## YOUR INSTRUCTIONS:
Each line from the one that holds "[0:04.00-0:05.00]" to the end of the entries is to be given again exactly. Do not include pictures.

## DATASET ENTRIES:
===

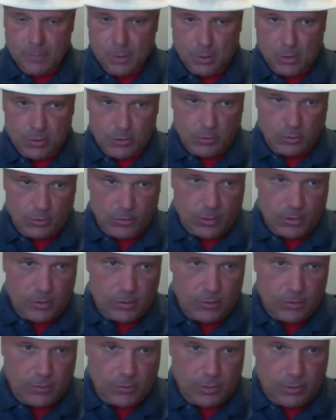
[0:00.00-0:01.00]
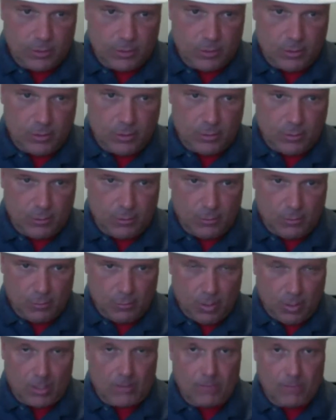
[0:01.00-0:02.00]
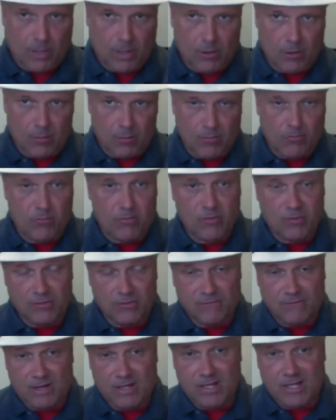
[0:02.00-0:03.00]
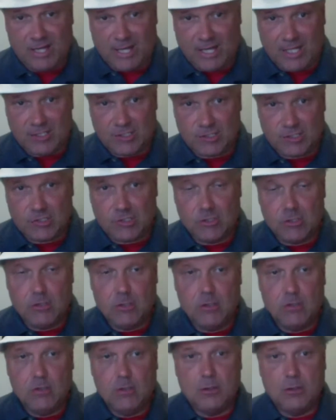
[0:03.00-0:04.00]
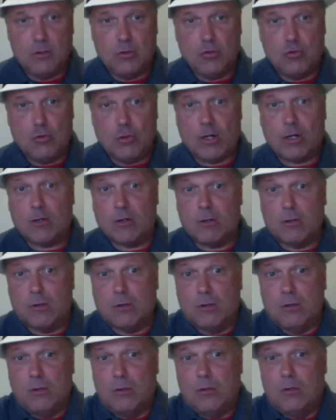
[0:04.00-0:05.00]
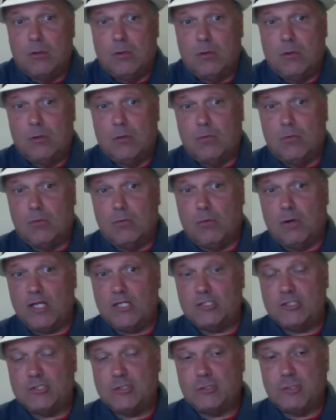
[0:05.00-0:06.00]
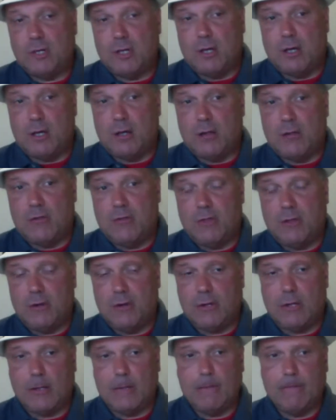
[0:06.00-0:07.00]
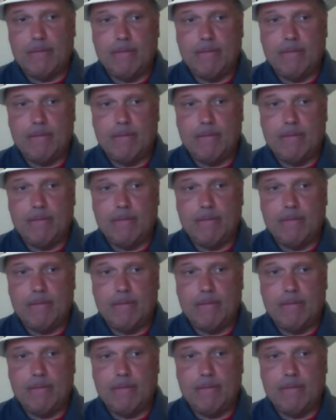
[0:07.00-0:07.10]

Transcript: or turn into a white power movement to fight against critical race theory.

===

## RESULT OF THE EXERCISE:
[0:04.00-0:05.00]
[0:05.00-0:06.00]
[0:06.00-0:07.00]
[0:07.00-0:07.10]

Transcript: or turn into a white power movement to fight against critical race theory.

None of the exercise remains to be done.